Top street dancers from all over Asia will perform in Japan Foundation, Manila’s Dance Dance Asia: Crossing the Movements on April 28, 8 p.m., and April 29, 3 p.m., at the Teresa Yuchengco Auditorium, De La Salle University, Manila. For details, visit www.dancedanceasia.com.

Ateneo Blue Repertory presents a re-imagined and revamped version of Kung Paano Ako Naging Leading Lady: The Musical by Carlo Vergara at 8 p.m. on Thursdays to Saturdays, and 3 p.m. matinees on Saturdays and Sundays until April 30, at the Rizal Mini Theater, Ateneo de Manila University. Quezon City. For ticket, call 0956-845-2030 or reserve through bluerepertory.org/tickets.

This is the last weekend of performances of Repertory Philippines production of Sarah Ruhl’s In The Next Room or the Vibrator Play at the Onstage Theater, Greenbelt 1, Paseo de Roxas, Makati City. A comedy set in the 1880s, it revolves around Dr. Givings’ invention of the vibrator to relieve “hysteria” in both men and women. Directed by Chris Millado, the play is for adults only. Tickets are available at TicketWorld (891-9999, www.ticketworld.com.ph).

Twin Bill Theater Productions presents WIT, directed by Steven Conde, from April 20 to May 3 at the Trinity University of Asia, E. Rodriguez, Sr. Ave., Quezon City. The one-act play, which won the 1999 Pulitzer Prize for Drama by Margaret Edson, stars theater veteran Tami Monsod as a cancer-ridden literature professor whose last days are framed by the poetry of John Donne.

ART

Alliance Française de Manille and Fundacion Sanso present an exhibit of works by Juvenal Sanso entitled The Triumph of the Spirit: a healing inspired by the coast of Brittany at the Alliance Française de Manille Total Gallery. It runs until May 26.

Ayala Museum’s ArtistSpace presents Vintage Beauty by Baguio-based artist Art Lozano until April 23. Meanwhile, ARTURO LUZ: First Light is on view until June 11 at the Ayala Museum, Makati Ave. corner De La Rosa St., Greenbelt Park, Makati City.

THE BenCab Museum in Baguio presents SinEaster, paintings by Olan Ventura, at the Gallery Indigo, and Philippine Religious Engravings (18th to 19th century prints) at the Print Gallery until June 11. The museum is at Km. 6 Asin Road, Tuba, Metro Baguio.

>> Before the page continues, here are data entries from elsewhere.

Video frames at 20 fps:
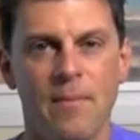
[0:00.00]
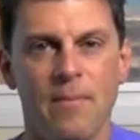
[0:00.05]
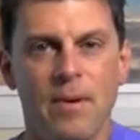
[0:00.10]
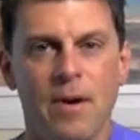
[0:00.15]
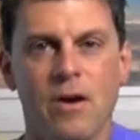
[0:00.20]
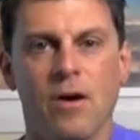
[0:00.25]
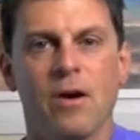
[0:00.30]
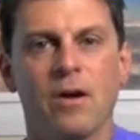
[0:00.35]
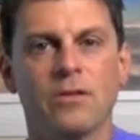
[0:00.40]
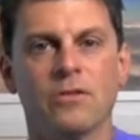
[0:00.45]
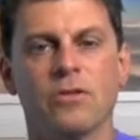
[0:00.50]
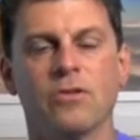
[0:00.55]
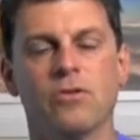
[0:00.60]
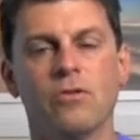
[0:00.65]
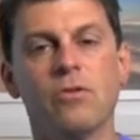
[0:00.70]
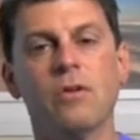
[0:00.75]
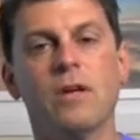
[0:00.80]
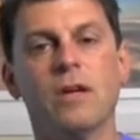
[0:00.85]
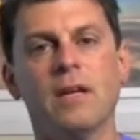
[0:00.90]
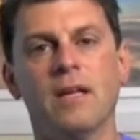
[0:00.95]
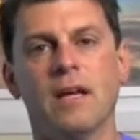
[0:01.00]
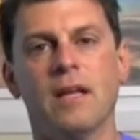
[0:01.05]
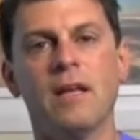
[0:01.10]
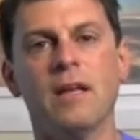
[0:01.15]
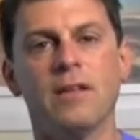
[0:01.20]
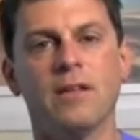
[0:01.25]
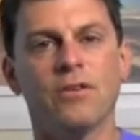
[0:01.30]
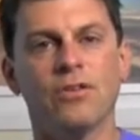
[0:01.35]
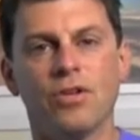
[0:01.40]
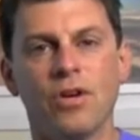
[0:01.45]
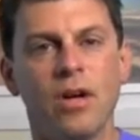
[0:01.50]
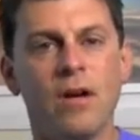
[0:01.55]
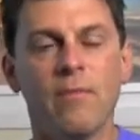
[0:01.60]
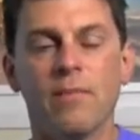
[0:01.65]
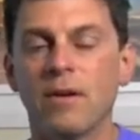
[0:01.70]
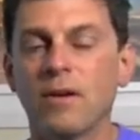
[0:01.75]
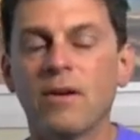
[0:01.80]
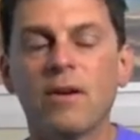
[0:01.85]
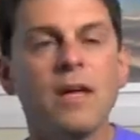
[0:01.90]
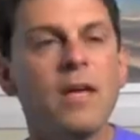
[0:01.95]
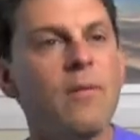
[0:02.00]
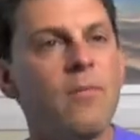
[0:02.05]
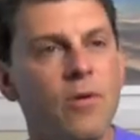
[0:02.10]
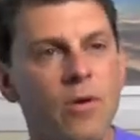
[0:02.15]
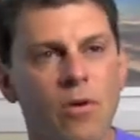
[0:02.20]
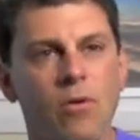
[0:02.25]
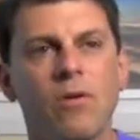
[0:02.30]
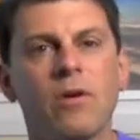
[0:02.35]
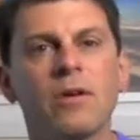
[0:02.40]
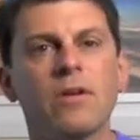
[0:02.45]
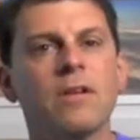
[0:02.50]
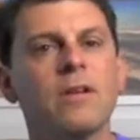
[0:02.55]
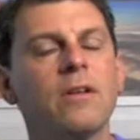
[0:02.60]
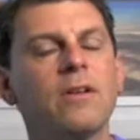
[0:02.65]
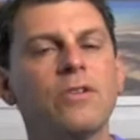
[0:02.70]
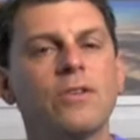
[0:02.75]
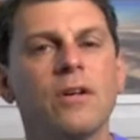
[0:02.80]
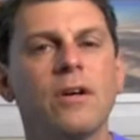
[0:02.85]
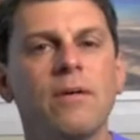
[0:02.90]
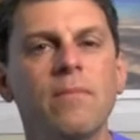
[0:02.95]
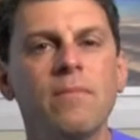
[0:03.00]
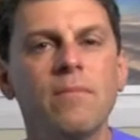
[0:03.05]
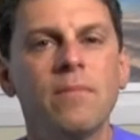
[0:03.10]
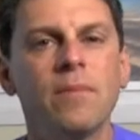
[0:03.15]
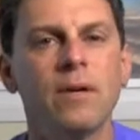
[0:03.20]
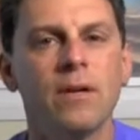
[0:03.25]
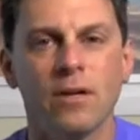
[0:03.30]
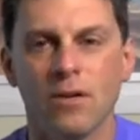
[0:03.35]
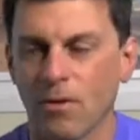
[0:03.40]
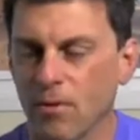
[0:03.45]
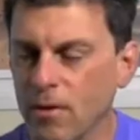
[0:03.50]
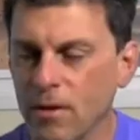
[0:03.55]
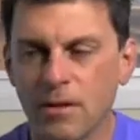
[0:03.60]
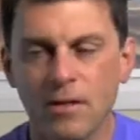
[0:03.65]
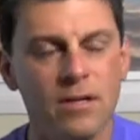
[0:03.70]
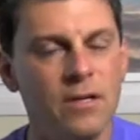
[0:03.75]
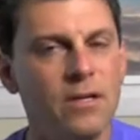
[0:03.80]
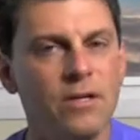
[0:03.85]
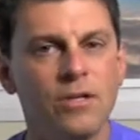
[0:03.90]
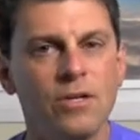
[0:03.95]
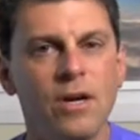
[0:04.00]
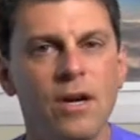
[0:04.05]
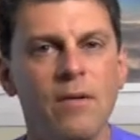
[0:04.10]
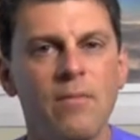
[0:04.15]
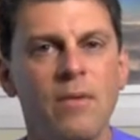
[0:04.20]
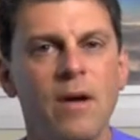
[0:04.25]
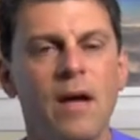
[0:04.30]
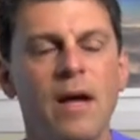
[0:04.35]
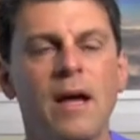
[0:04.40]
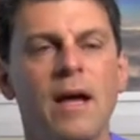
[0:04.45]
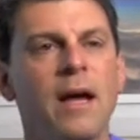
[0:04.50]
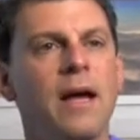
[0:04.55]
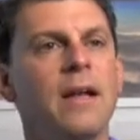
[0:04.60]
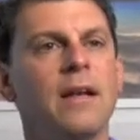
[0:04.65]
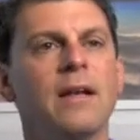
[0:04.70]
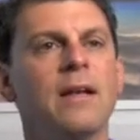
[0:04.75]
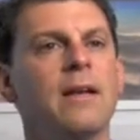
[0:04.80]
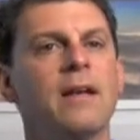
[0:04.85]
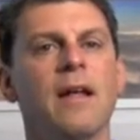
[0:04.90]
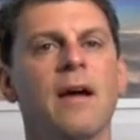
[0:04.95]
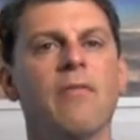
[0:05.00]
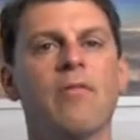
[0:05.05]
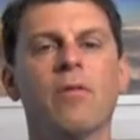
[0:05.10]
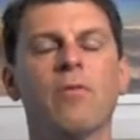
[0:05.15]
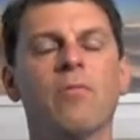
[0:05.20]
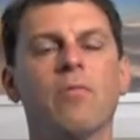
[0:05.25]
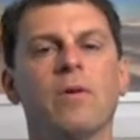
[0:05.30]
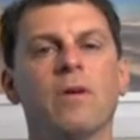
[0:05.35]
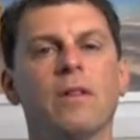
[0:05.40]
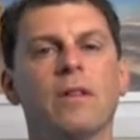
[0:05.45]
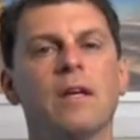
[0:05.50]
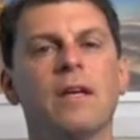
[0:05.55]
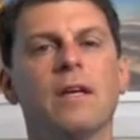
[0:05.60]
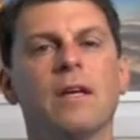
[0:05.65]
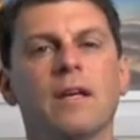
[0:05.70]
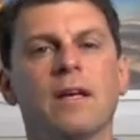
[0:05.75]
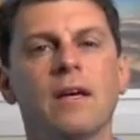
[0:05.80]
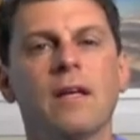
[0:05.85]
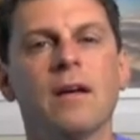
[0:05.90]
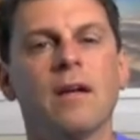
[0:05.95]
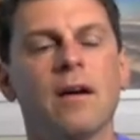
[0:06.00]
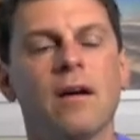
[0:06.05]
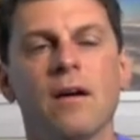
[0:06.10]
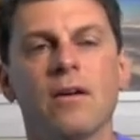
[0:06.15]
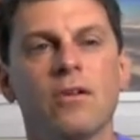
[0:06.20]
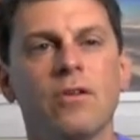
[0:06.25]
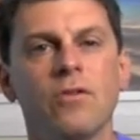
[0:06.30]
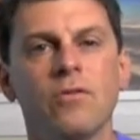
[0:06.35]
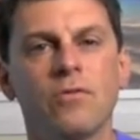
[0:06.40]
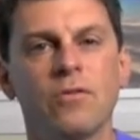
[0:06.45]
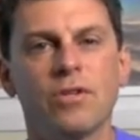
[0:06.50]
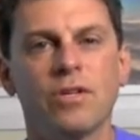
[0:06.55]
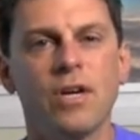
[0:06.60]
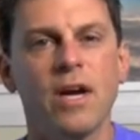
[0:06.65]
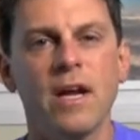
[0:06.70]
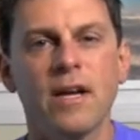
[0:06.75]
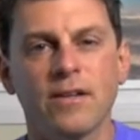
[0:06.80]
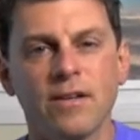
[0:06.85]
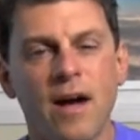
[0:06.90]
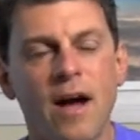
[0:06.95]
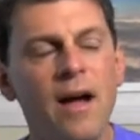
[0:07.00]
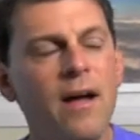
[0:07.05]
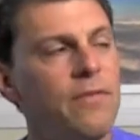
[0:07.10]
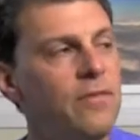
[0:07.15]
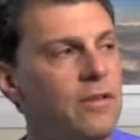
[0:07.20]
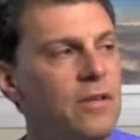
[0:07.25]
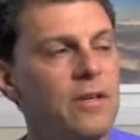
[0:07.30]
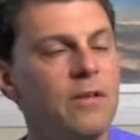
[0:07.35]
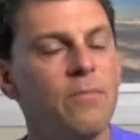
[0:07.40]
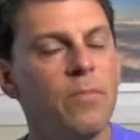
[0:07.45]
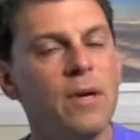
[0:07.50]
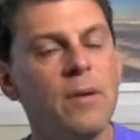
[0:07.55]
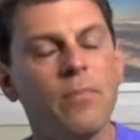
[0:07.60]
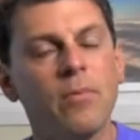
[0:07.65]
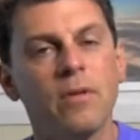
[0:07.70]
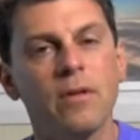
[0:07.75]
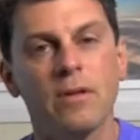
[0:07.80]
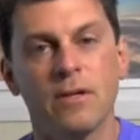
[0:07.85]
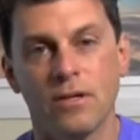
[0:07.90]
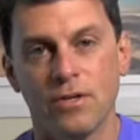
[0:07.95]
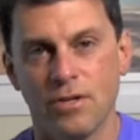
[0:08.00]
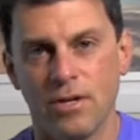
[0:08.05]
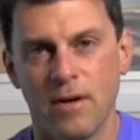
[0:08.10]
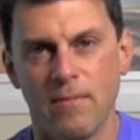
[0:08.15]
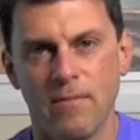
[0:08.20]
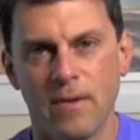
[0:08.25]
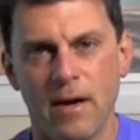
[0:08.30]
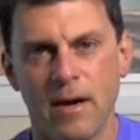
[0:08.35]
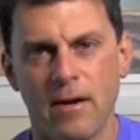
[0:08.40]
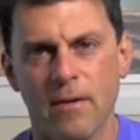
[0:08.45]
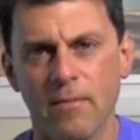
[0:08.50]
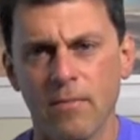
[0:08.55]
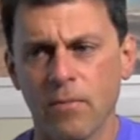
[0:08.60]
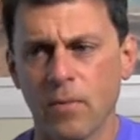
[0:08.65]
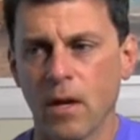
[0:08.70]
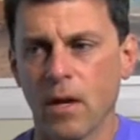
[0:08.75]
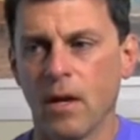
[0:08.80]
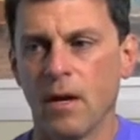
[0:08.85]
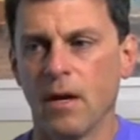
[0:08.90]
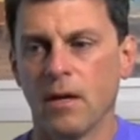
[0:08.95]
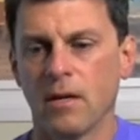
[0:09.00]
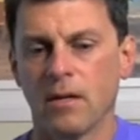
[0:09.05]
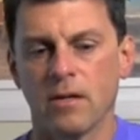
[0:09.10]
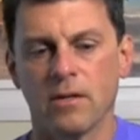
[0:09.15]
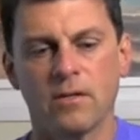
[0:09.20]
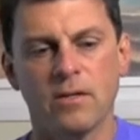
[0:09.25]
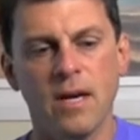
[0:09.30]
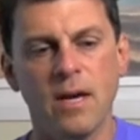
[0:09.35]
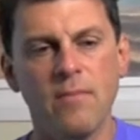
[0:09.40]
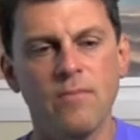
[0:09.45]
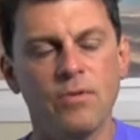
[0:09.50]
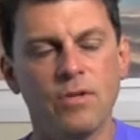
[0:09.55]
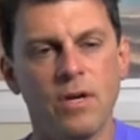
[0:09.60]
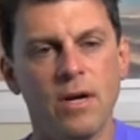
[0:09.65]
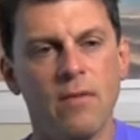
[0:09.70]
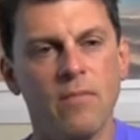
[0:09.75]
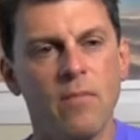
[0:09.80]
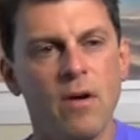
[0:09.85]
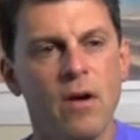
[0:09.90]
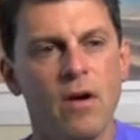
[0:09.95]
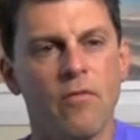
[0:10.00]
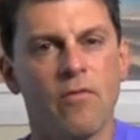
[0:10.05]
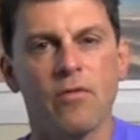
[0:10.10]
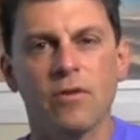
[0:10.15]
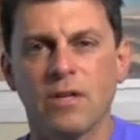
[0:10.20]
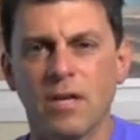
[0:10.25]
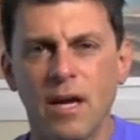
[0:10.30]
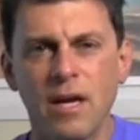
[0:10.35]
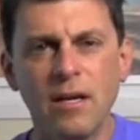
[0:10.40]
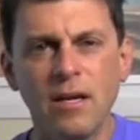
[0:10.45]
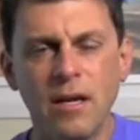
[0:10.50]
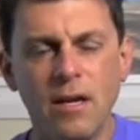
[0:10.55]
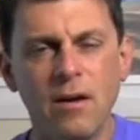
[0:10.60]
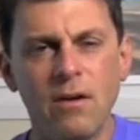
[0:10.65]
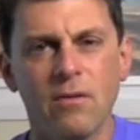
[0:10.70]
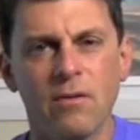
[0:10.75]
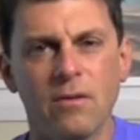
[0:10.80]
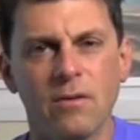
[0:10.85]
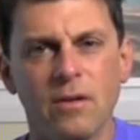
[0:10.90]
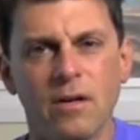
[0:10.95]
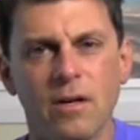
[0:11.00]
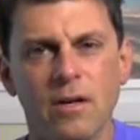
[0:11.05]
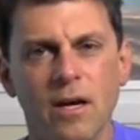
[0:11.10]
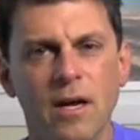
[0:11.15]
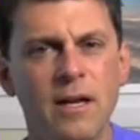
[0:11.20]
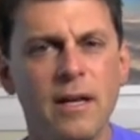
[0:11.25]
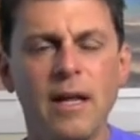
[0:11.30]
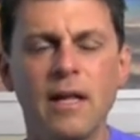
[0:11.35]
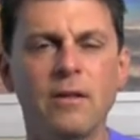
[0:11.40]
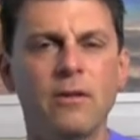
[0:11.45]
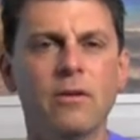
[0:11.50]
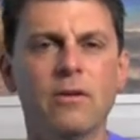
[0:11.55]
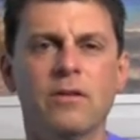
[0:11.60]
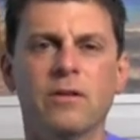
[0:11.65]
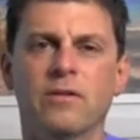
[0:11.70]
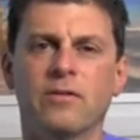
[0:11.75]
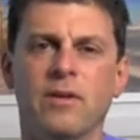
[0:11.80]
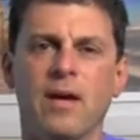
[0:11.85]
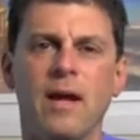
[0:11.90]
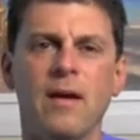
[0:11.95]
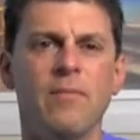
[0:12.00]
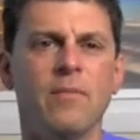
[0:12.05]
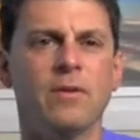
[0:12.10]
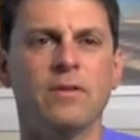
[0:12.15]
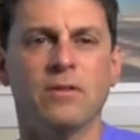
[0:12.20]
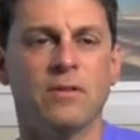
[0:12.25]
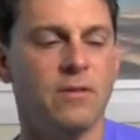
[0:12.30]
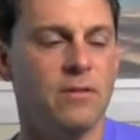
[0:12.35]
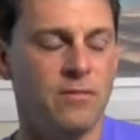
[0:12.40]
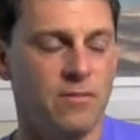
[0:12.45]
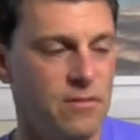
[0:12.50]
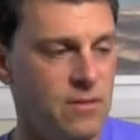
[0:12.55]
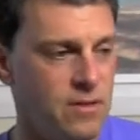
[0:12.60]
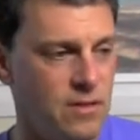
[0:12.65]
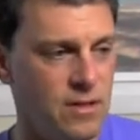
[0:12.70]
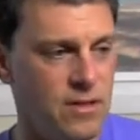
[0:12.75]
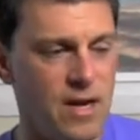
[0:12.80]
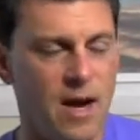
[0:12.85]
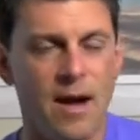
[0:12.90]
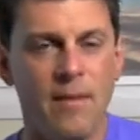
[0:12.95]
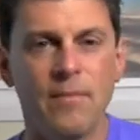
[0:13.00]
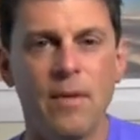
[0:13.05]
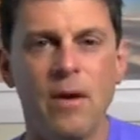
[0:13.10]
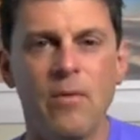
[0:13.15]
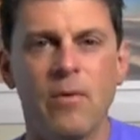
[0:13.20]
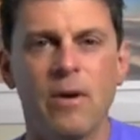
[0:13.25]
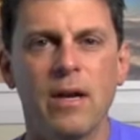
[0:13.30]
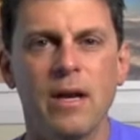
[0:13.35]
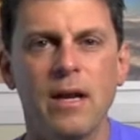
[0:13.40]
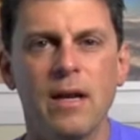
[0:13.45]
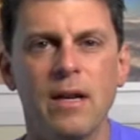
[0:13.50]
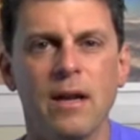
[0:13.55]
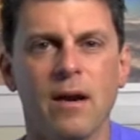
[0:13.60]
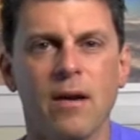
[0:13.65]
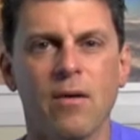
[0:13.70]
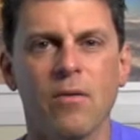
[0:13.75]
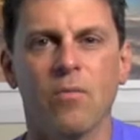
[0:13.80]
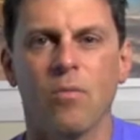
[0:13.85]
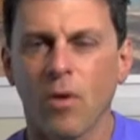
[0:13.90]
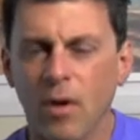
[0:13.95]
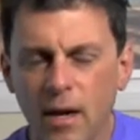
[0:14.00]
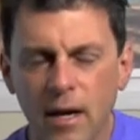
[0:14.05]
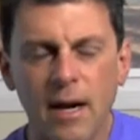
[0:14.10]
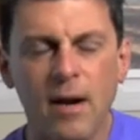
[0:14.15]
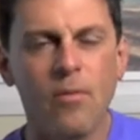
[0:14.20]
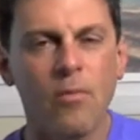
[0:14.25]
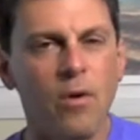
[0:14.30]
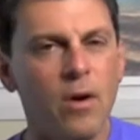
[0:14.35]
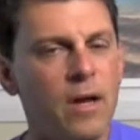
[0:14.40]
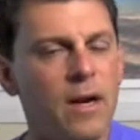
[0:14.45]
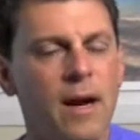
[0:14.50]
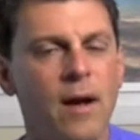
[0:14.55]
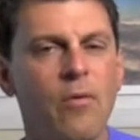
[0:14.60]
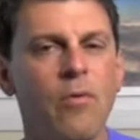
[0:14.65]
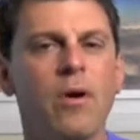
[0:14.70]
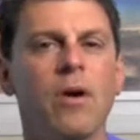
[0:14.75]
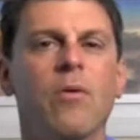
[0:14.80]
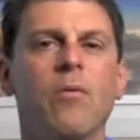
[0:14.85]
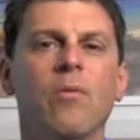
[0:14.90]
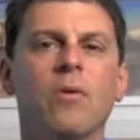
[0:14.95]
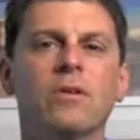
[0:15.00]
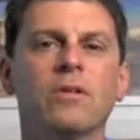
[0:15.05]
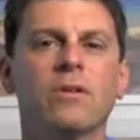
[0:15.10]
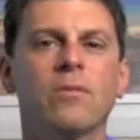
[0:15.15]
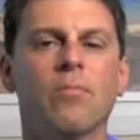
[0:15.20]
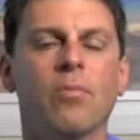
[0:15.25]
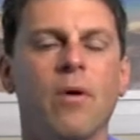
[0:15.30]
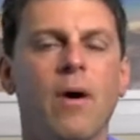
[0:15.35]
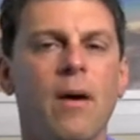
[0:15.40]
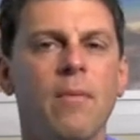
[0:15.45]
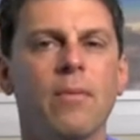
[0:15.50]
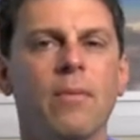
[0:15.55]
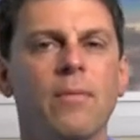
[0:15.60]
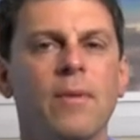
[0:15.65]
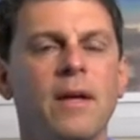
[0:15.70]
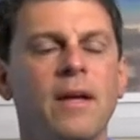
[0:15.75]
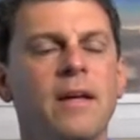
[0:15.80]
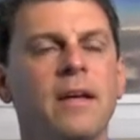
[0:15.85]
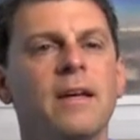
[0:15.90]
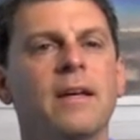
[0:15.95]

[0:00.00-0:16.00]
Because you can get in the gym and you keep going to the gym and going to the gym and never really get a huge change. I've seen people in the gym now, the same gym, for 10 years. And they look the same as the time they went in there. Working out. What's the problem?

MARIANO CHING and Yasmin Sison present Traveling on the Edges of Lost Maps from April 22 to May 21 at MO_Space, 3rd level of MOs Design, B2 Bonifacio High Street, 9th Ave., Bonifacio Global City, Taguig City.

NAICHAYU: An Architectural Exploration of the Kalinga Tattoo is on view at the 12F of the School of Design and Arts, DLSC Saint Benilde School of Design and Arts until April 29. Meanwhile, Apichatpong Weerasethakul’s traveling exhibition The Serenity of Madness is on view at the school’s Museum of Contemporary Art and Design.

RUSS Ligtas’ Another World, his first solo exhibition in seven years, is currently on view at the Bulwagang Fernando Amorsolo at the Cultural Center of the Philippines (CCP) until May 14. Also at the CCP is Lying In State: Cesar F. Legaspi, ongoing until June 4 at the Bulwagang Juan Luna.

MAPPING of the Philippine Seas, an exhibit of rare antique Philippine maps and sea charts, is on view until April 29 at the Tall Galleries, Metropolitan Museum of Manila, Bangko Sentral ng Pilipinas Complex, Roxas Blvd., Manila.

MAYIE DELGADO’s Poetic Images, an exhibit of photos featuring landscape images in New Zealand and Iceland, is currently on view at the Globe Art Gallery at the Globe Headquarters in Bonifacio Global City.

PANG Hui Ba Ho Public showcases a private space that is made public, specifically a toilet shared by multiple users with varying private routines. The group exhibit runs until April 24 at the Post Gallery, Shop 7 of Cubao X in Araneta Center, Cubao, Quezon City.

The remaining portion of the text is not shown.